A tout du château en Espagne
La comédienne Valéria Bruni-Tedeschi continue à explorer sa propre histoire et son vécu pour en dénicher le matériau de ses réalisations. Après s’être penchée sur les rapports sororaux et son métier d’actrice, elle aborde aujourd’hui les sujets plus douloureux et, probablement, plus intimes de la disparition du frère tant aimé, mort du sida, et de la ruine de la famille, envisageant de transformer le château italien en musée, colonie de vacances ou refuge pour drogués et de se séparer des objets de valeur, dont une toile de Bruegel (où deux hommes font caca par la fenêtre).
Ce détail pictural saugrenu suffirait presque à rendre compte de l’esprit général qui baigne les trois films de la réalisatrice. Tout y est bancal, désordonné et inattendu ; les situations et les réactions des personnages sont également inhabituelles et déroutantes et on y passe facilement du rire aux larmes. Dans Un Château en Italie, la comédienne y interprète une femme de « 43 ans, bientôt 44 », qui avoue fièrement « être une dame » qui a laissé tomber son métier, vit seule à Paris en compagnie d’un majordome et se partage des deux côtés des Alpes pour soigner son frère et régler les affaires familiales. Elle y rencontre Nathan, plus jeune qu’elle, comédien lui aussi en plein marasme. Comblera-t-il ses envies d’amour et d’enfant ?
Les scènes burlesques, sans cul ni tête, constituent les meilleurs moments du film – notamment, cette visite à Naples dans un couvent où s’asseoir sur une chaise prétendue miraculeuse porterait tous les espoirs de fertilité. Le retour récurrent d’un ancien ami de la famille, qui a sombré dans l’alcoolisme et sollicite son porte-monnaie, donne aussi naissance à des instants décalés. Pourtant, on reste définitivement en retrait d’une histoire tragi-comique, toutefois banale, parce qu’elle concerne un milieu terriblement favorisé – en dépit du fiasco annoncé – dont les soucis nous paraissent futiles et lointains. On voit bien percer par moments l’élégance qui vise à repousser le désespoir, dissimulé sous les oripeaux de la fanfaronnade et du lâcher prise, mais il y manque une authentique profondeur comme si la cinéaste avait craint de fouiller plus encore dans les épreuves traumatisantes.

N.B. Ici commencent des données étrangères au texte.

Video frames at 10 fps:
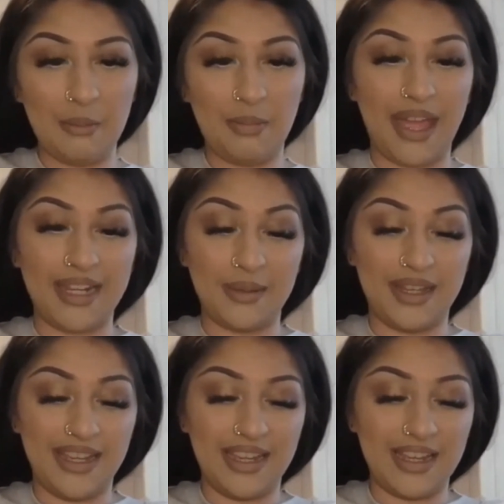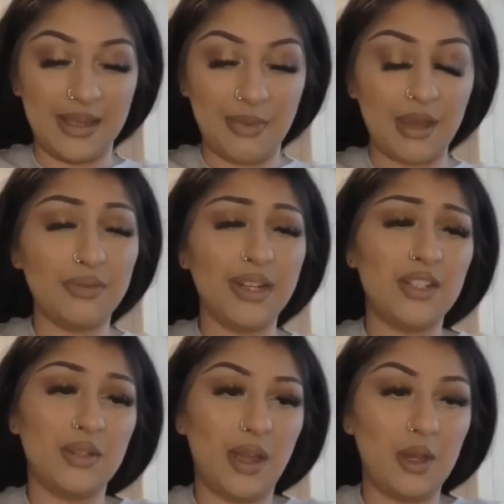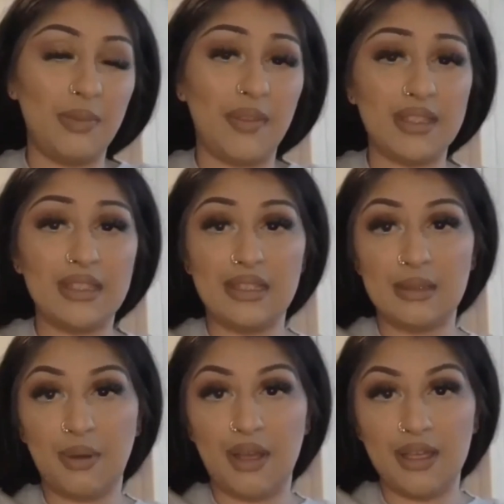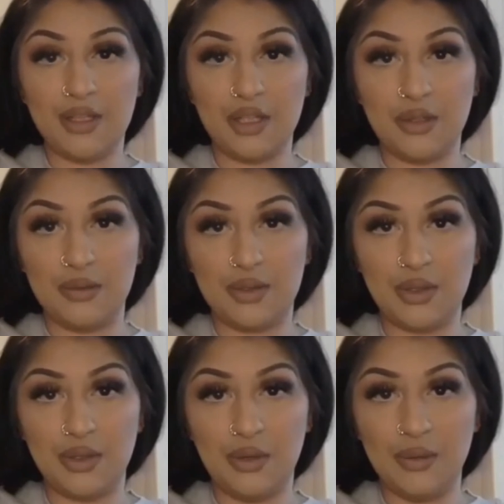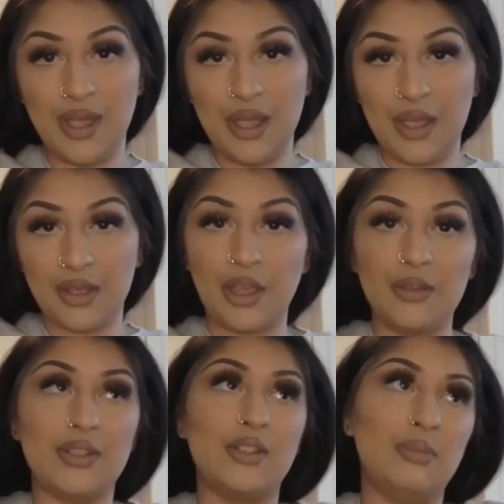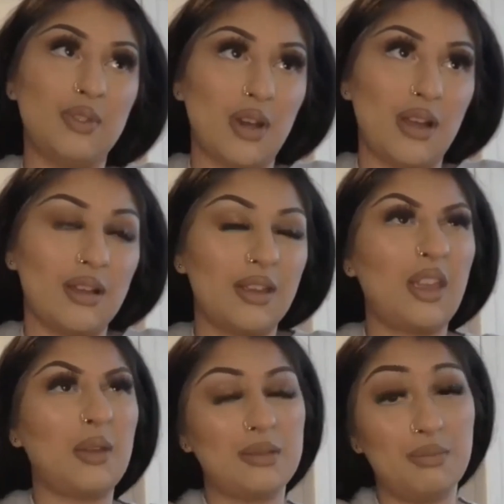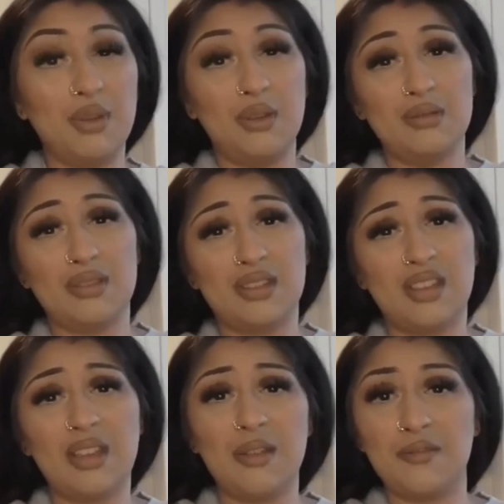But anyway, I really do hope that this has inspired you to go to Superdrug, go to Boots,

Néanmoins, la distance ironique adoptée par Valéria Bruni-Tedeschi permet de sauver l’ensemble d’un apitoiement narcissique et nombriliste, même si on se pose au final la question d’une démarche très fabriquée, et donc maitrisée, pour se mettre tout le monde dans la poche. Ainsi se déploie un jeu subtil avec les codes, principalement vestimentaires, qui viseraient à normaliser des individus, pourtant hors-normes. Ce qui finit par limiter l’ambition et cantonner le film à un objet exotique et fantaisiste, rafraichissant et primesautier, mais aussi un peu vain. Peut-être la thérapie que s’offre la réalisatrice – dont on veut bien accepter la nécessité et la légitimité – ne trouve-t-elle pas là les meilleures voies à emprunter, laissant le spectateur sur les berges du fleuve de la mémoire.